Multiple adipose tissue depots have been associated with insulin resistance, including visceral adipose tissue and intrahepatic fat (29 –32). However, subcutaneous fat, being the major adipose depot in the body, has also previously been shown to be associated with insulin resistance (25, 26). As we biopsied only abdominal subcutaneous adipose in this study, our results cannot explain any differences between hepatic, intra-abdominal, and subcutaneous fat as each may play distinct or overlapping roles in insulin resistance.

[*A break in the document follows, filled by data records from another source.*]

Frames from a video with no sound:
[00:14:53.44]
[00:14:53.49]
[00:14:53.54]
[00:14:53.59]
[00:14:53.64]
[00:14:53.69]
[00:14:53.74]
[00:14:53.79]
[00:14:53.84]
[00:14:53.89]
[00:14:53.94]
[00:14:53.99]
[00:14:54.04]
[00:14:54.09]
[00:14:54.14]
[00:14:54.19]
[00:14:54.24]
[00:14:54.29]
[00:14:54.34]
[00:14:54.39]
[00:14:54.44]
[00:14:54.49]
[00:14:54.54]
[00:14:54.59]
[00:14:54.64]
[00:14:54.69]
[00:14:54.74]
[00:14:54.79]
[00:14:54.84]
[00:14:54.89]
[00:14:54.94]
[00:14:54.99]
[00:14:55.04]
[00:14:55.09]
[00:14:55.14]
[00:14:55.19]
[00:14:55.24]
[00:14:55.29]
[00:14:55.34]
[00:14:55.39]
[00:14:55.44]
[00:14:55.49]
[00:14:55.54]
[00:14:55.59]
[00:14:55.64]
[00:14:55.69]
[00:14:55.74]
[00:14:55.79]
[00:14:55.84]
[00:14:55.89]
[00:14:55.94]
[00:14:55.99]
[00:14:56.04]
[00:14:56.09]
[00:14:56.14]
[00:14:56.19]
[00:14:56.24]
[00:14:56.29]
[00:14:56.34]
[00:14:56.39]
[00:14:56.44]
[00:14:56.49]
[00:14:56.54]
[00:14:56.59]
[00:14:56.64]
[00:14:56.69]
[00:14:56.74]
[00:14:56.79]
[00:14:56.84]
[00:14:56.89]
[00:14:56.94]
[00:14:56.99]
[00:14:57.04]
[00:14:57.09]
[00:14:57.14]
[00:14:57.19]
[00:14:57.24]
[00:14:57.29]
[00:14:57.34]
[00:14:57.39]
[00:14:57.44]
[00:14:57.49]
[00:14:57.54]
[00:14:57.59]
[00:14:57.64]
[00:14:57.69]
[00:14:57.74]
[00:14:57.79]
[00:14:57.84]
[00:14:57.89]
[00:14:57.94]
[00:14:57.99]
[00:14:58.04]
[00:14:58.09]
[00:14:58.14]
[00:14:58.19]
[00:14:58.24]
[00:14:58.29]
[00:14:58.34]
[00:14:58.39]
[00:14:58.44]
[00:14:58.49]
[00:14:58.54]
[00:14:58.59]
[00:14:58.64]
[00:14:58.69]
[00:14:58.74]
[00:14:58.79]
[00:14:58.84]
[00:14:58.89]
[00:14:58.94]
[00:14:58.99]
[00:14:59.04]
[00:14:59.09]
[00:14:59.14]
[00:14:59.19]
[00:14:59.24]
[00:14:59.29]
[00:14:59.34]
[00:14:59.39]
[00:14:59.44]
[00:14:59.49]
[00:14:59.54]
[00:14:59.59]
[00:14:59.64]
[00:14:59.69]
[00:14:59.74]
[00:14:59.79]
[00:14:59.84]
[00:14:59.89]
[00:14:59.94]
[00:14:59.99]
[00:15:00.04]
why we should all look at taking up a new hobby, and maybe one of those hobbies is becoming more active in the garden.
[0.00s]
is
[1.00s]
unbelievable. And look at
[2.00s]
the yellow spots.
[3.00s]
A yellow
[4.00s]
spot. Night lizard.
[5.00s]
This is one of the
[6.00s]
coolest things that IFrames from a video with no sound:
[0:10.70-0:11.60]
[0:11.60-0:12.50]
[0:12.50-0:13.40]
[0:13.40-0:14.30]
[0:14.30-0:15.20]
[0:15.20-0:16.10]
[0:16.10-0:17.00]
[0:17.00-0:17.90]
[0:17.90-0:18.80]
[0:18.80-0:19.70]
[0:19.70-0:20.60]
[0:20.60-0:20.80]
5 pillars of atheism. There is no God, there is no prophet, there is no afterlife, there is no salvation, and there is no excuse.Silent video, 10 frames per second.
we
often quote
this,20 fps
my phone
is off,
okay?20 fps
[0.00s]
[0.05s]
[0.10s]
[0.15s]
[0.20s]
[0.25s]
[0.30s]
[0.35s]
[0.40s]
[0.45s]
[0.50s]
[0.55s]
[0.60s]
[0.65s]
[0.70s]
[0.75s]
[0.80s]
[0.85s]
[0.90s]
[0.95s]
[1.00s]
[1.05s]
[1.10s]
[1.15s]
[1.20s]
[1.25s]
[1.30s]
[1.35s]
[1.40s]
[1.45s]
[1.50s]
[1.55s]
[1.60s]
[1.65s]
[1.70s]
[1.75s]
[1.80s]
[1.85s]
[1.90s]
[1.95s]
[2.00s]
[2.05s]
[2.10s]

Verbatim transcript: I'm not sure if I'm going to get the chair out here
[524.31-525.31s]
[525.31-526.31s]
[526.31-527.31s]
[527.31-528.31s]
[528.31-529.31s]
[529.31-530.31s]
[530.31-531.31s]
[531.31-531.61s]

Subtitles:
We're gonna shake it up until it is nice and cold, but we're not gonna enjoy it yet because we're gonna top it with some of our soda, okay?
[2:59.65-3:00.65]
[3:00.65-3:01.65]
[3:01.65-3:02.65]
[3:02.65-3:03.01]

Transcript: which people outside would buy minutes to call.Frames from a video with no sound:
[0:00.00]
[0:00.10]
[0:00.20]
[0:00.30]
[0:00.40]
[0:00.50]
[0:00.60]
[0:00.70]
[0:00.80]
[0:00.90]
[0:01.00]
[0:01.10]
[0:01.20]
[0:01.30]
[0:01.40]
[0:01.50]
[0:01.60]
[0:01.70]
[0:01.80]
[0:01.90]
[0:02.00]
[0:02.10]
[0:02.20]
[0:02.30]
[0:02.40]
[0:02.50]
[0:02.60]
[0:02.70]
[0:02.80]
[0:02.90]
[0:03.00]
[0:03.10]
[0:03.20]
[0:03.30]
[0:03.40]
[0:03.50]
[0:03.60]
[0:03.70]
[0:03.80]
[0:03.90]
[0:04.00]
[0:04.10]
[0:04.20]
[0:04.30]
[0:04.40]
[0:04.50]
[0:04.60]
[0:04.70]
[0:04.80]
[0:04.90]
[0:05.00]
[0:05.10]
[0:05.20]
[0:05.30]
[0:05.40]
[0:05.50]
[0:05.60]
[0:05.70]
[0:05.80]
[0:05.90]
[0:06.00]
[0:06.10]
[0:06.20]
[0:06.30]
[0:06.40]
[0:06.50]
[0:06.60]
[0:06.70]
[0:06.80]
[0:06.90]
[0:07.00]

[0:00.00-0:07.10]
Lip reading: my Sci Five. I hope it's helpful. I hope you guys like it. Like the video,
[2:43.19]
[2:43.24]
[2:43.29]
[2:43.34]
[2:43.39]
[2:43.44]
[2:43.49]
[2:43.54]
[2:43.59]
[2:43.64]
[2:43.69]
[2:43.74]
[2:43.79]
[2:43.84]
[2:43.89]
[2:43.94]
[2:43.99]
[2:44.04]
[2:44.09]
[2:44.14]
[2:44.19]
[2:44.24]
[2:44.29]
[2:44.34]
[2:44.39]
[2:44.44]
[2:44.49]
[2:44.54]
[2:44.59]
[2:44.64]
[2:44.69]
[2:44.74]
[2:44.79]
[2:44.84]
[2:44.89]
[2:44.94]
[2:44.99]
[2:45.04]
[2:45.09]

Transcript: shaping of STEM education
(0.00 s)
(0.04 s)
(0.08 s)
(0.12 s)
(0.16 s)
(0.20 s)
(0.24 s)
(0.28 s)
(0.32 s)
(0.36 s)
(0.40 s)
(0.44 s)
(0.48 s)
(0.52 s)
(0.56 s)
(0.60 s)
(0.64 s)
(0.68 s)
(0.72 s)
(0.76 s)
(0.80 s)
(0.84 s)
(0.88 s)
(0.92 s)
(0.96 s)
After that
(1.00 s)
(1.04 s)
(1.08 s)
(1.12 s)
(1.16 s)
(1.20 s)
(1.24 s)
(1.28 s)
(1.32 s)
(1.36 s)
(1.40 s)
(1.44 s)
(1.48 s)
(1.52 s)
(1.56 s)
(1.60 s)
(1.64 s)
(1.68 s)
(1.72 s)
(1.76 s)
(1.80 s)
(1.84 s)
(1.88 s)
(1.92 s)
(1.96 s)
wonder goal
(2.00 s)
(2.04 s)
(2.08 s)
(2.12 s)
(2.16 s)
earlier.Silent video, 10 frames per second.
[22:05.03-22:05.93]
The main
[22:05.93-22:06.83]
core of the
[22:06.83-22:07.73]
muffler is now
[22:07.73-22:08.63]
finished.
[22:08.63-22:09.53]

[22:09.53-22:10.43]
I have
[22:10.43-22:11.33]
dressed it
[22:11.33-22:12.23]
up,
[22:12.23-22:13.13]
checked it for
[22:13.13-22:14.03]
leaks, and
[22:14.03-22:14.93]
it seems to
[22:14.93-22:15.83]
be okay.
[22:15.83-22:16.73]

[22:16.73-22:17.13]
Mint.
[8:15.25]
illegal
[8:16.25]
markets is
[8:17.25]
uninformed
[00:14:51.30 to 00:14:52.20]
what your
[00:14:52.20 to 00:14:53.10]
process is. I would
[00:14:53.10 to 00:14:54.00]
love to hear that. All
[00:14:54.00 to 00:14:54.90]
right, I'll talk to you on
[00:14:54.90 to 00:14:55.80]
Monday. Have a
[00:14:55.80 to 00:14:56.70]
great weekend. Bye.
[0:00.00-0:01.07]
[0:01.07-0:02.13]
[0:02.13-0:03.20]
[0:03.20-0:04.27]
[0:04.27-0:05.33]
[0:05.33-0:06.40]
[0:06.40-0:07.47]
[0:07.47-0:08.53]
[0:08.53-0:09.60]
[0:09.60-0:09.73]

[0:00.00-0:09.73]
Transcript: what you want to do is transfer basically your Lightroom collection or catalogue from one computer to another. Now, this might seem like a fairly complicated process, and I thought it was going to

Multiple cellular types have been observed in other signaling paradigms. Classically, the Escherichia coli lac operon shows two types as a result of two subsequent repressors acting as a feedback activator (as reviewed in Ref. 33). The MAPK/ERK pathway has also been shown to lead to a binary output from graded Ras activation with positive feedback in lymphoid cells (34). Similarly, it has been suggested that the graded insulin signal for the PI3K/Akt pathway with a combination of positive and negative feedbacks yields two states with increased sensitivity of downstream components like Akt and GLUT4 (10, 35) in support of our current ex vivo dataset. This conceptualization is contrary to the classical paradigm that insulin signaling yields a graded response (18, 19). However, our analysis of the primary data from these early publications also supports a two-state mixture model better than a graded model (Fig. S1).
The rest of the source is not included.